It's almost two years since Tarawera Station won the Ahuwhenua Trophy for Maori Excellence in sheep and beef farming.
But for Tamihana Nuku, who chairs station proprietors Te Awahohonu Forest Trust, the winning is forever. It stretches far wider than the 2865ha effective, beside the upper Mohaka River and at present perhaps most noticeable to the passing masses for the hectares of forestry being felled and harvested alongside State Highway 5, about 60km northwest of Napier.
"We are already seeing more Mori entities lifting their performance due to attending finalists' field days and awards dinners and being inspired to enter in the future with a hope of eventually taking away the Ahuwhenua Award for their owners."

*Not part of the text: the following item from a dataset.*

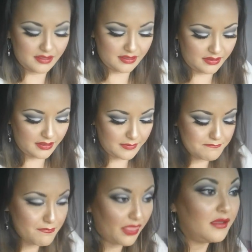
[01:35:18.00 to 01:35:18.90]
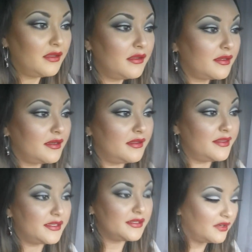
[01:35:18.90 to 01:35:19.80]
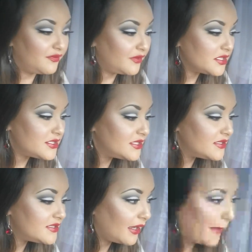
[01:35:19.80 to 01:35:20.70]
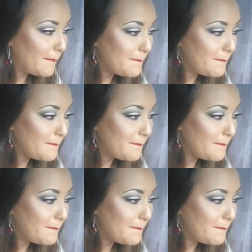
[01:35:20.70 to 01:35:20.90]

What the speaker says: Alright. Gotta let that dry for just a sec.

The silver-maned 75-year-old has his and his trust's eyes firmly focused on achieving the best possible outcome for the Hineuru and Kahungunu iwi beneficiaries, but inseparable is the development of young Maori and their career potential, especially if the result is a pool of people equipped to run and staff the Tarawera of the future and the trust's other land, it's own form of succession-farming.
But it's a long road, from the start of a new era when Tarawera Station was formed in 1965. Back then the people began a process to regain control of a vast block which had, for more than a century been tied-up in the vagaries of Crown land purchases and confiscations of the early to mid-1800s.